IMPORTANT: It is worth noting that comparisons between floating point numbers are tricky.

In [0]:
print(2.2 * 3.0)
2.2 * 3.0 == 6.6

In [0]:
3.3 * 2.0 == 6.6

In [0]:
import math
math.isclose(2.2*3.0,6.6,rel_tol=0.001)

Therefore, be really careful when you have to do such comparison

#### If-Else

In [0]:
sum_ 

In [0]:
if sum_ == 0:
    print("sum_ is 0")
elif sum_ < 0:
    print("sum_ is less than 0")
else:
    print("sum_ is above 0 and its value is " + str(sum_)) # Cast sum_ into string type.

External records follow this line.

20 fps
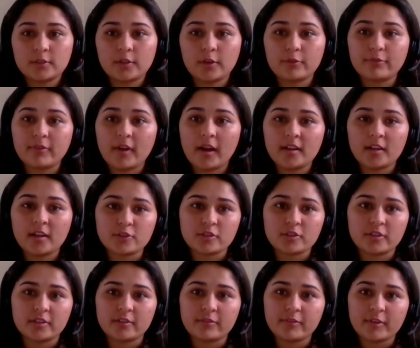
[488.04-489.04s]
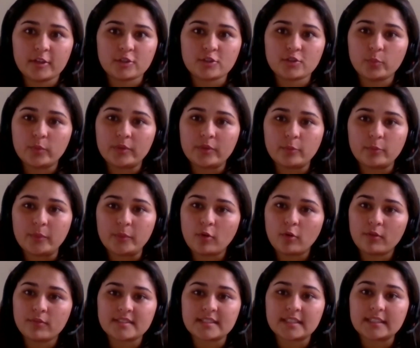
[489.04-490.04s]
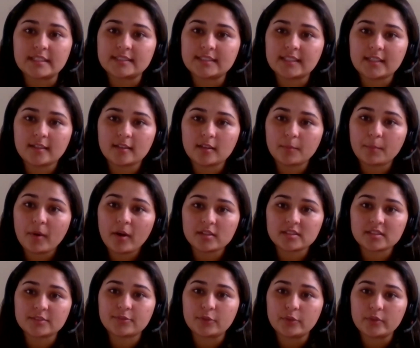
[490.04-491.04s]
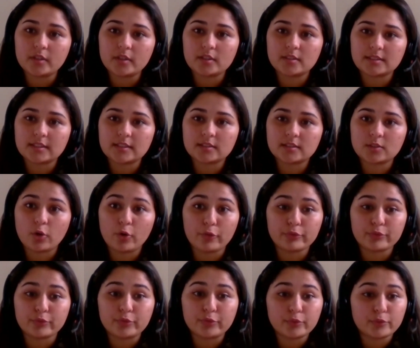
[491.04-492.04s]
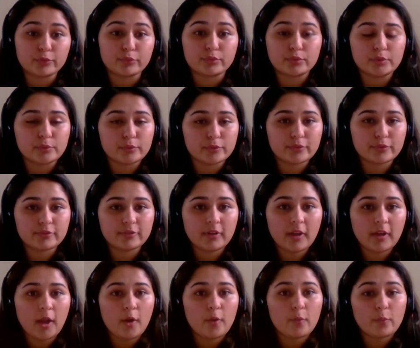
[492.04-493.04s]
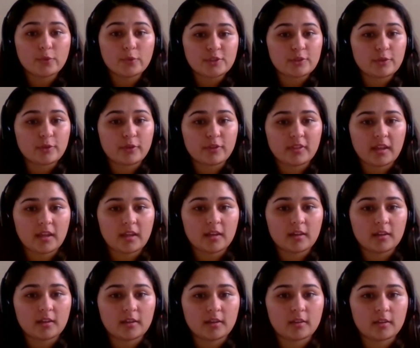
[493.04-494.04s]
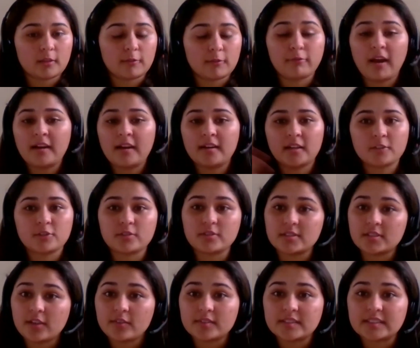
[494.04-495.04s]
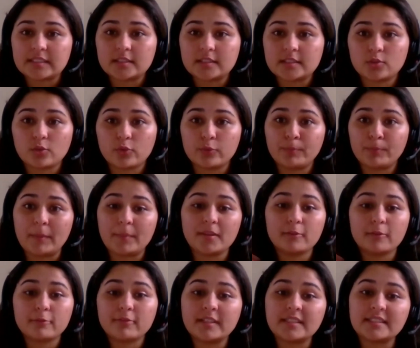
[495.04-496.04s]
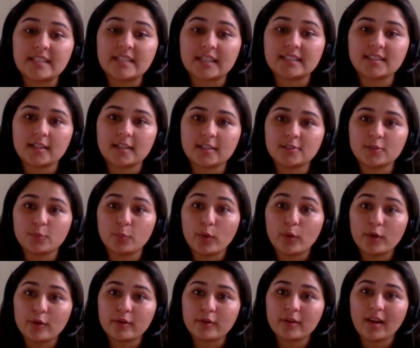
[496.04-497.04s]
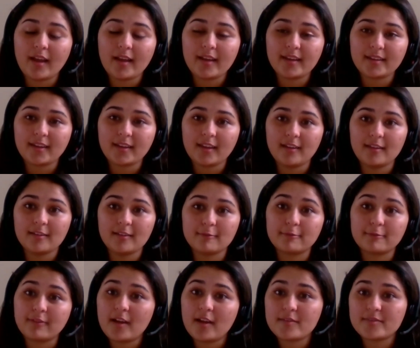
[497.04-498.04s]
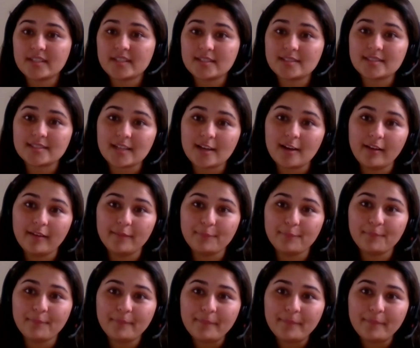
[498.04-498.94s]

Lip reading: financial innovation, we've obviously seen in the past few years, it's gone through the roof. What do you think the financial services or maybe the fintech sector will look like in 5 years' time?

Note that you do not have to use `if-else` or `if-elif-...-else`. You can use `if` without other clauses following that.

In [0]:
if sum_ > 5:
    print('sum_ is above 5')

Comparing strings are similar

In [0]:
store_name = 'Walmart'
#store_name = 'Hyvee'

In [0]:
if 'Wal' in store_name:
    print("The store is not Walmart. It's " + store_name + ".")
else:
    print("The store is Walmart.")

#### For loop: Iterating thru a sequence

In [0]:
for letter in store_name:
    print(letter)

`range()` is a function to create interger sequences:
- Note that Python 3 now returns an `iterator` instead of actual `list` with `range` function
- See [link](https://stackoverflow.com/questions/44571718/python-3-range-vs-python-2-range)

In [0]:
print("range(5) gives" + str(list(range(5)))) # By default starts from 0
print("range(1,9) gives: " + str(list(range(1, 9)))) # From 1 to 9-1 (Again the end index is exclusive.)

In [0]:
for index in range(len(store_name)): # length of a sequence
    print("The %ith letter in store_name is: %s"%(index, store_name[index]))

#### While loop: Keep doing until condition no longer holds.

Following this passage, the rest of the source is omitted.